Llevamos desde el final de la crisis con los deberes a medio hacer

Pedro Sánchez atiende a los medios.
Pedro Sánchez atiende a los medios.

Por si siguen distraídos en la playa les recuerdo que el curso político no acabó con la formación de un gobierno, sino con la disputa en torno a quién había ganado el relato sobre las causas de este fracaso. El único hecho importante, lo de que de verdad importaba, se desvaneció así detrás de juegos de persuasión dirigidos a imputar al otro la responsabilidad por la falta de acuerdo. Seguimos sin resultados, estos se suplen por palabras justificadoras ordenadas siguiendo los enmarques habituales y las nuevas convenciones de la actual dictadura del marketing político. Parole, parole, parole. Y así llevamos cuatro largos años en los que siguen reinando los presupuestos de El Cid Montoro, en los que la acción política propiamente dicha es suplida por el estruendo de la confrontación interpartidista, la excitación de las pasiones que tanto propician las redes, y el narcisismo de los líderes —la vanidad es la “enfermedad profesional” de los políticos, dice Weber—.

Lo malo es que eso que llamamos “relato”, precisamente porque es político, no puede dejar de introducir la lógica adversaria, el inevitable nosotros frente a ellos. ¿Cómo podemos acceder así al más mínimo acuerdo si no paramos de satanizar al adversario? ¿Hay alguna fórmula para que nuestros políticos abandonen el modo electoral, la patológica búsqueda de su propio beneficio caiga quien caiga, y se acerquen al modo gobernar; que dejen de pensar en sus intereses de parte y se acerquen a los intereses de todos? Porque, no lo olvidemos, aunque solo gobierne una “parte” (de aquí viene el término “partido”), tiene que hacerlo para lo común. Esto es lo que más les cuesta entender a los nuevos políticos de profesión, más cómodos en la mutua descalificación y el cálculo del beneficio inmediato que en buscar decisiones responsables —Weber, de nuevo—.

E la nave va! A pesar de todo, la nave del Estado sigue a flote gracias a las administraciones públicas profesionalizadas. Pero navega sin rumbo, con las habituales rutinas administrativas, sin nadie que esté propiamente al mando y sepa conducirlo al destino deseado. Llevamos así desde el final de la crisis, con los deberes a medio hacer y ya casi dentro del peor escenario político-económico de los últimos años, en plena tormenta. Y no creo que todos estos problemas, entre los cuales se encuentra una formidable crisis de Estado, se resuelvan sólo con palabras, relatos o milongas. Se resolverán con decisiones políticas en muchas ocasiones difíciles y para las que es preciso contar con consensos políticos amplios.

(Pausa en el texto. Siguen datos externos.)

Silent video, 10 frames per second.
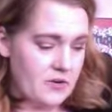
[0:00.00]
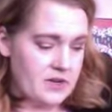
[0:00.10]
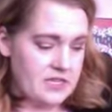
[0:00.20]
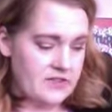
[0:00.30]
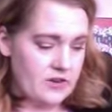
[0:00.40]
in
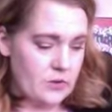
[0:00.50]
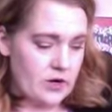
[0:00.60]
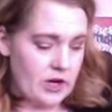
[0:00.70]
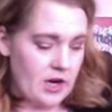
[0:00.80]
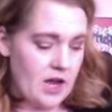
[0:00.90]
a different
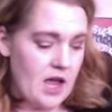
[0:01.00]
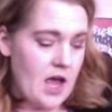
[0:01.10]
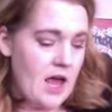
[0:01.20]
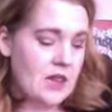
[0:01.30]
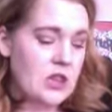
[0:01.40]
order.
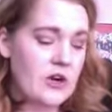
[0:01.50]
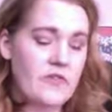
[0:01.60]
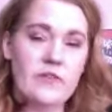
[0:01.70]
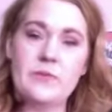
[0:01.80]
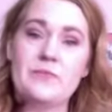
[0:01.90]

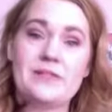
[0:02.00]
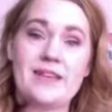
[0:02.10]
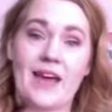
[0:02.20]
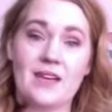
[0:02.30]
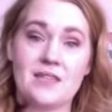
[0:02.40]
Learn from your
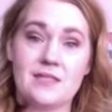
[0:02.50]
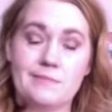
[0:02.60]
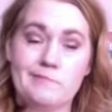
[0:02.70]
mistakes.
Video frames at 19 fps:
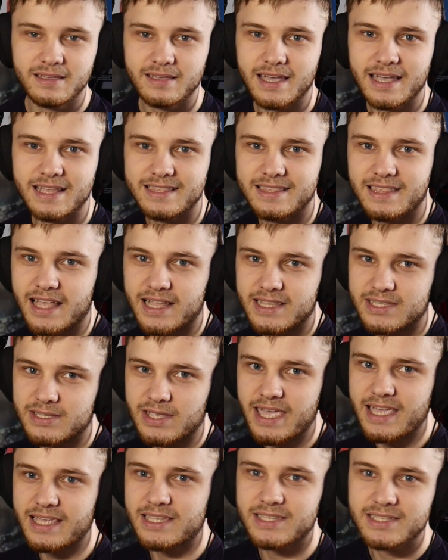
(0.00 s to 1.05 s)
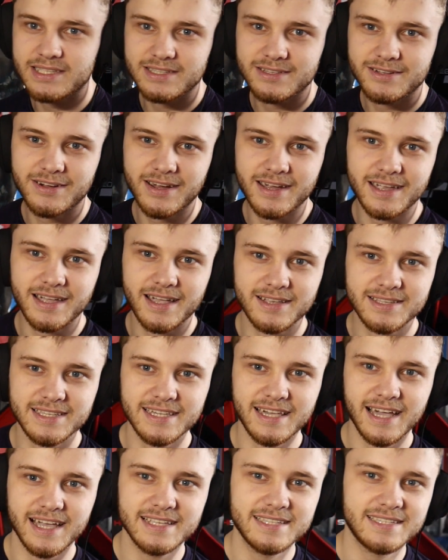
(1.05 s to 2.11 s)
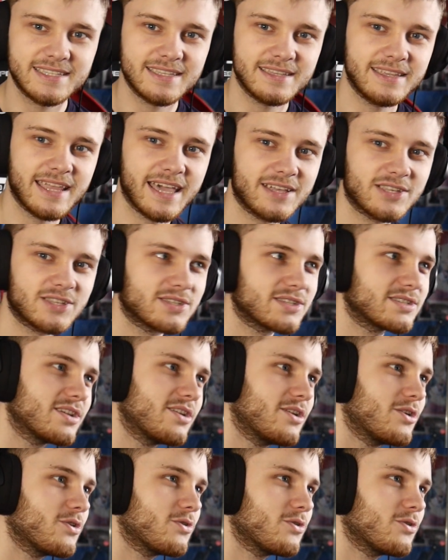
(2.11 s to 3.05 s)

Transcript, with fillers: And that's Ace. All right, I'll see you guys next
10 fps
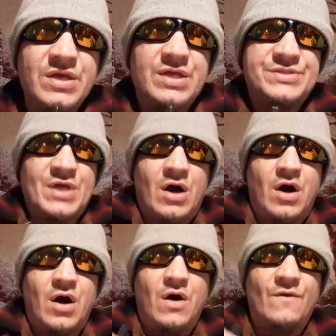it's
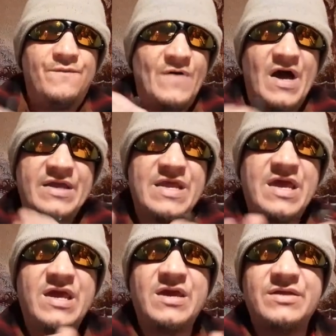all
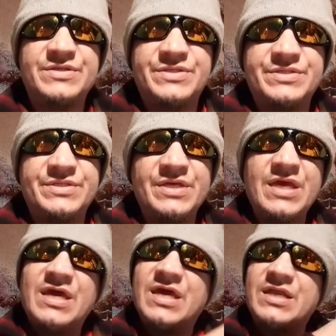financed,
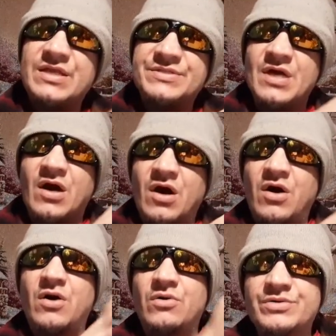and it's all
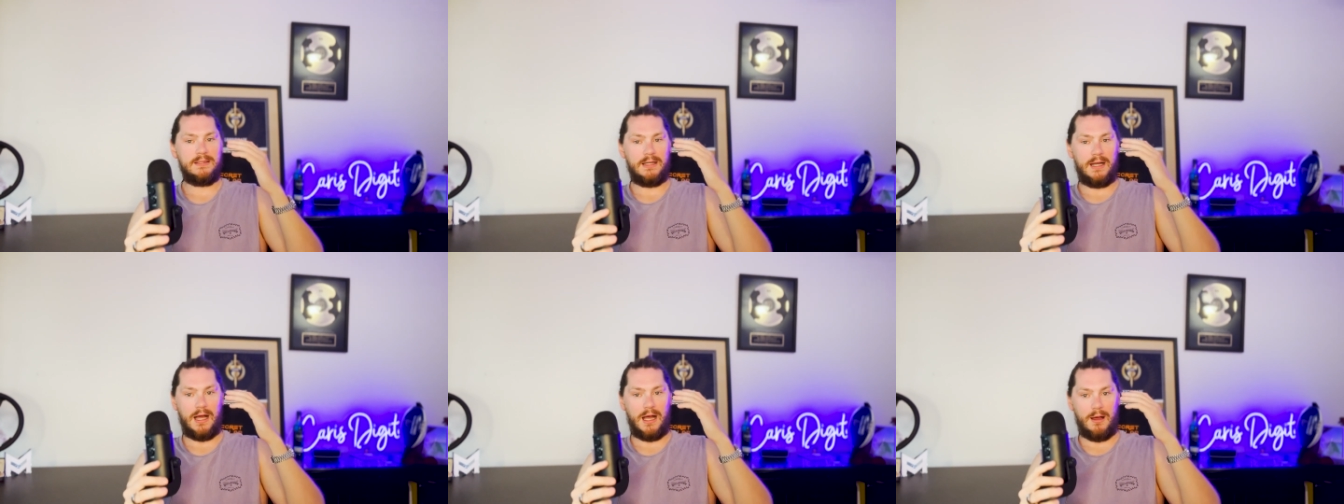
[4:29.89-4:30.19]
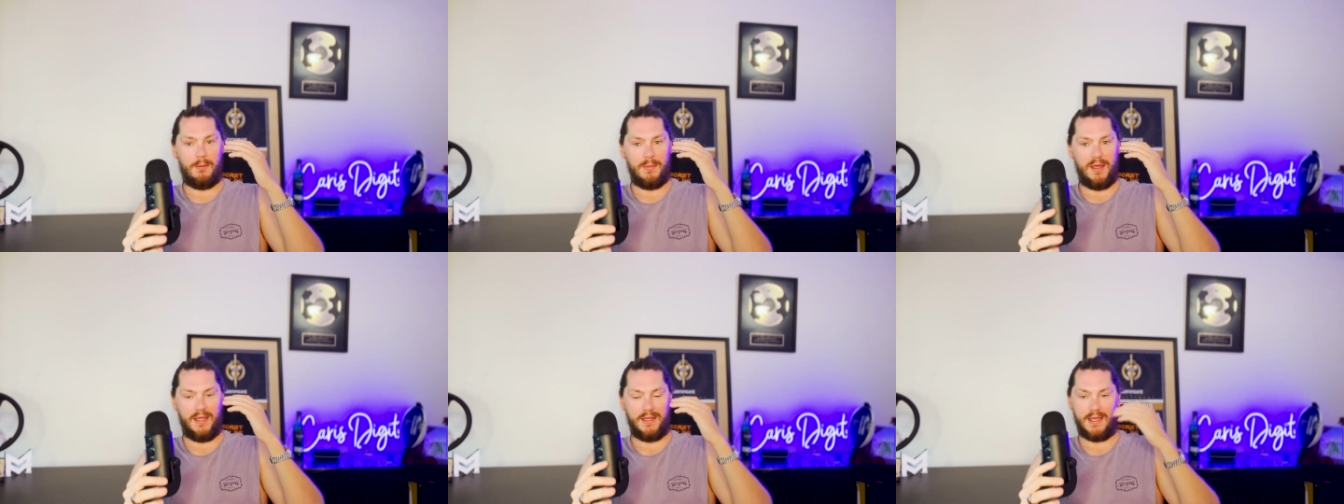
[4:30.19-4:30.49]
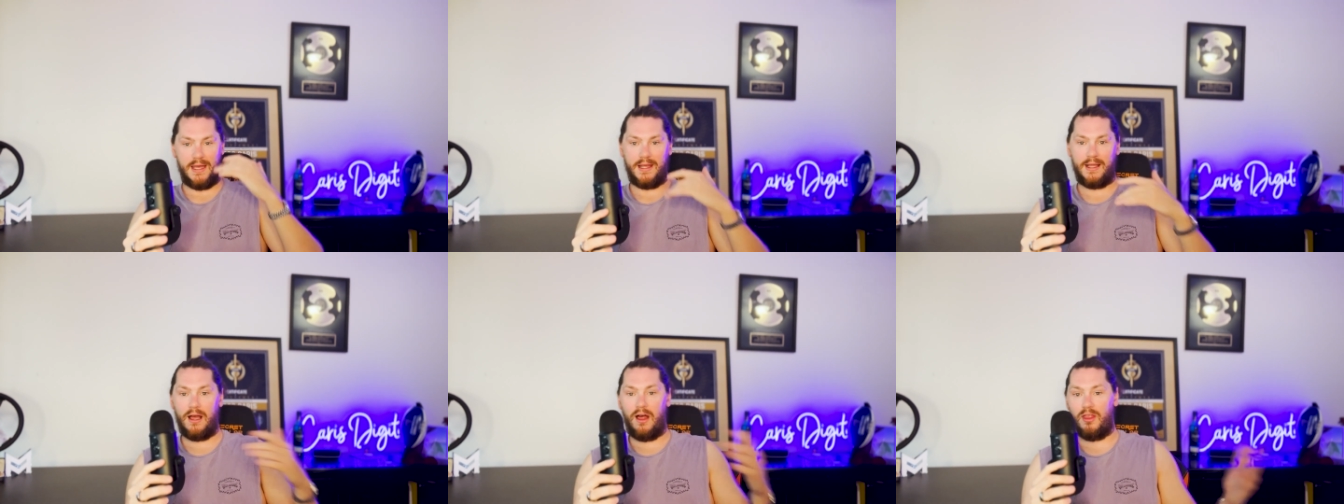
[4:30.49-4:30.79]
um, and
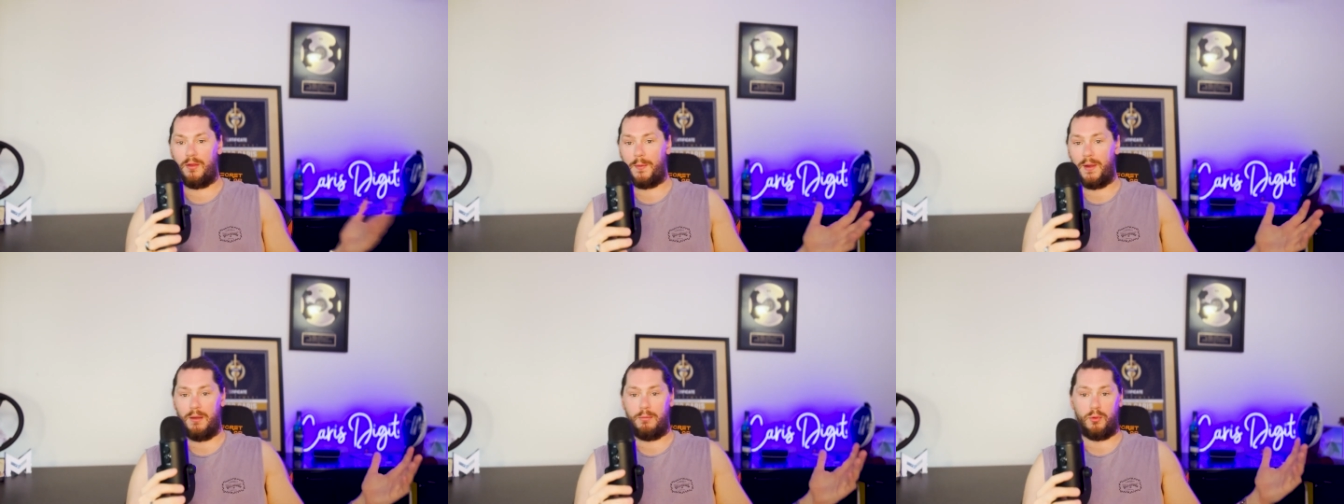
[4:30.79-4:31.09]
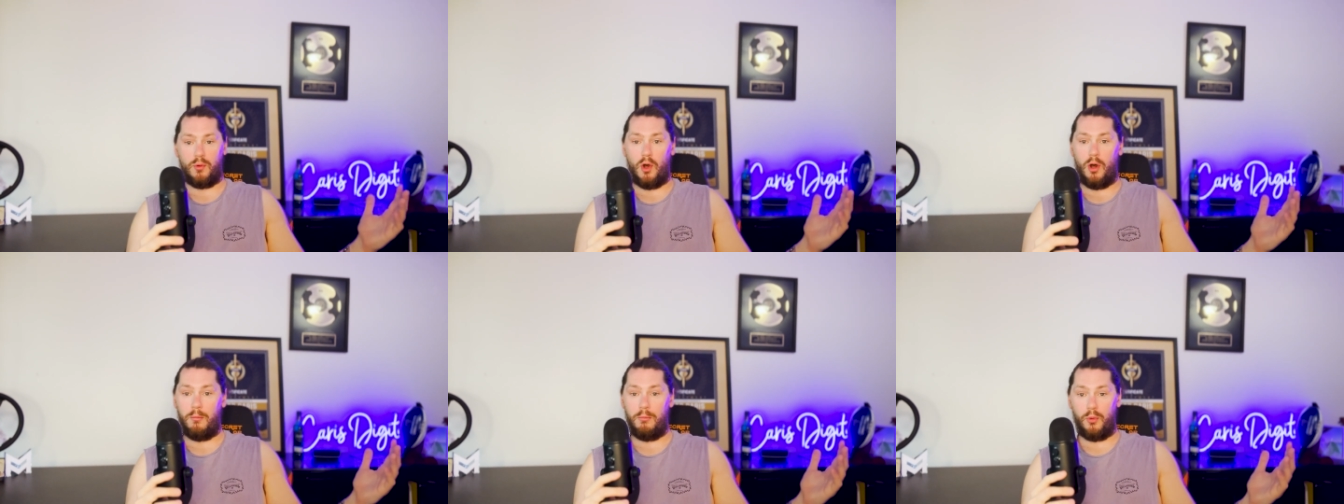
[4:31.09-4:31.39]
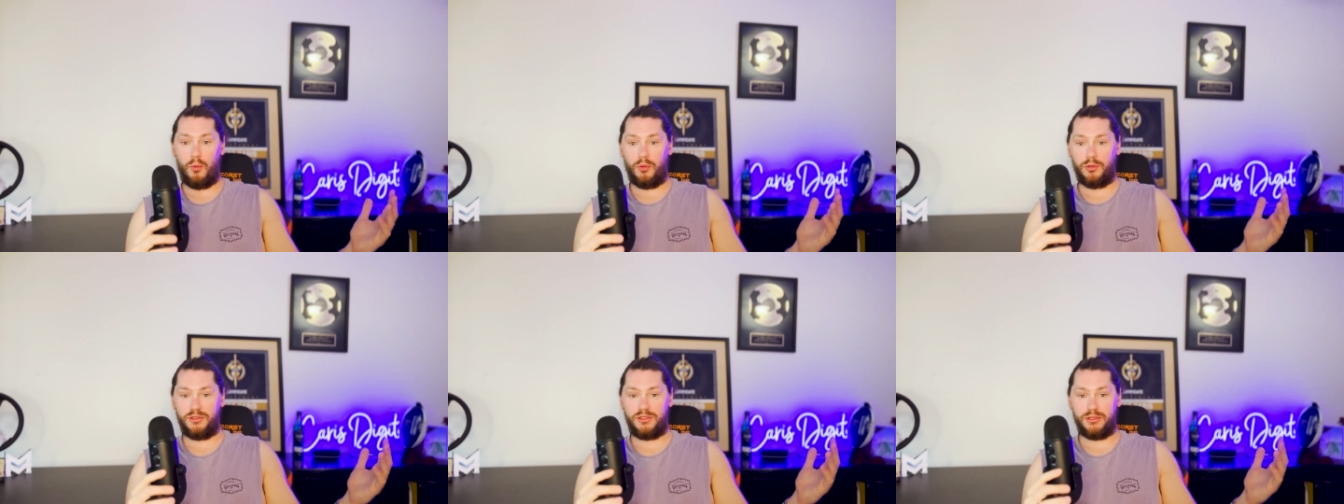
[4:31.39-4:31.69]
getting other people on
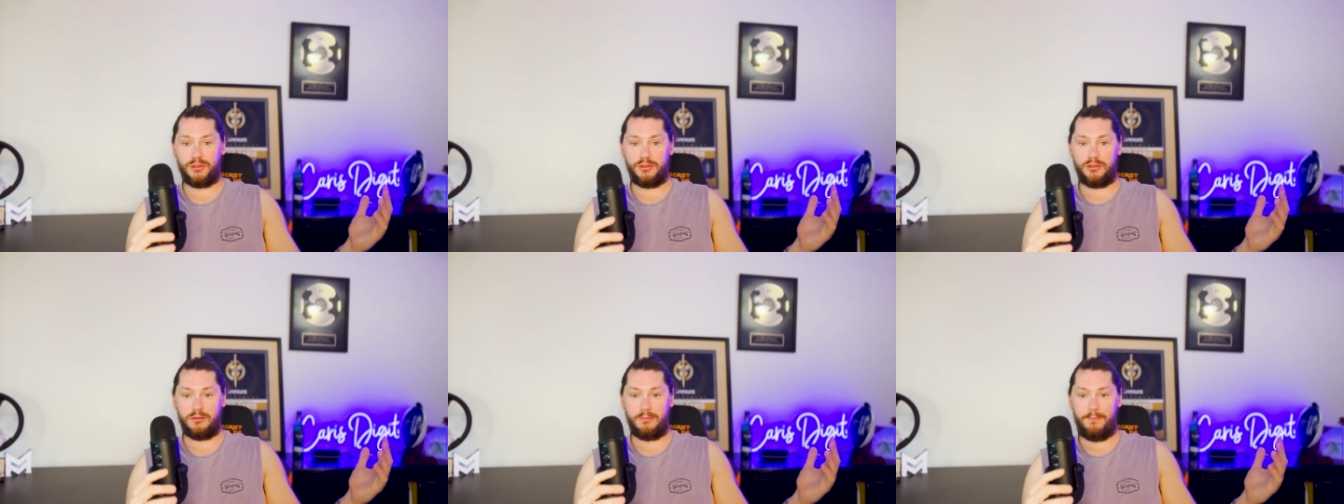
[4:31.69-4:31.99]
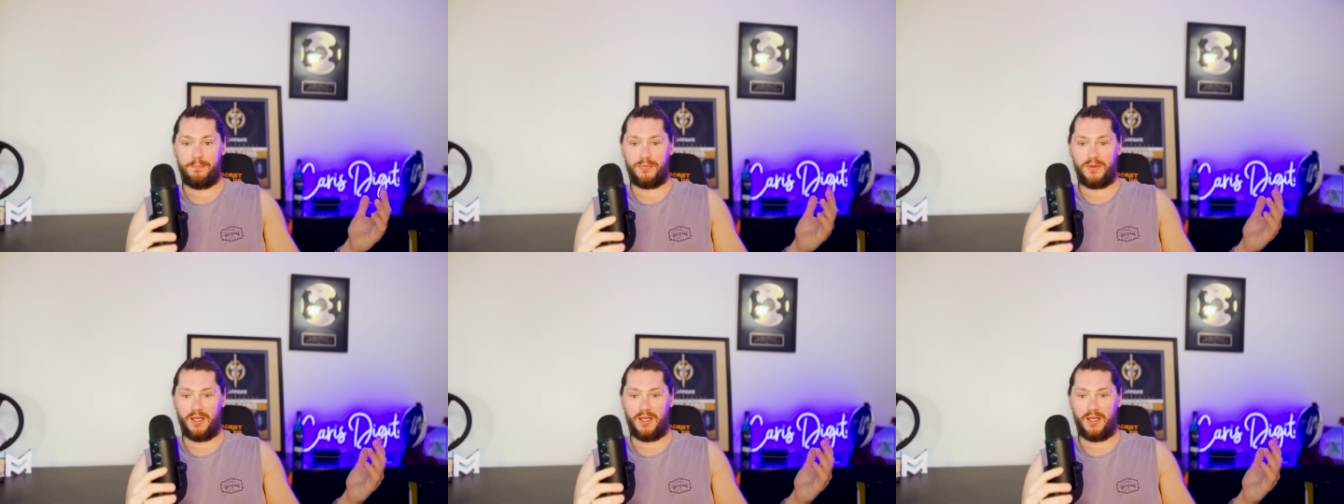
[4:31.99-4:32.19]
board to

¿Estarán nuestros políticos a la altura de las circunstancias o seguirán torturándonos este otoño con sus ya archiconocidas y cansinas declaraciones de siempre? Lo malo de la reiteración electoral es que ya no hay lugar para la sorpresa o la innovación de los mensajes. ¿De verdad hemos de volver a pasar por toda esa fanfarria? ¿No temen caer en el ridículo? ¿Van a seguir enredándonos con sus palabras gastadas? Total, ¿para qué? En noviembre seguramente volveremos de nuevo a la casilla de salida y tocará volver a empezar. Pero habremos perdido un tiempo decisivo. La realidad siempre se toma su venganza; los cuentos cuentos son.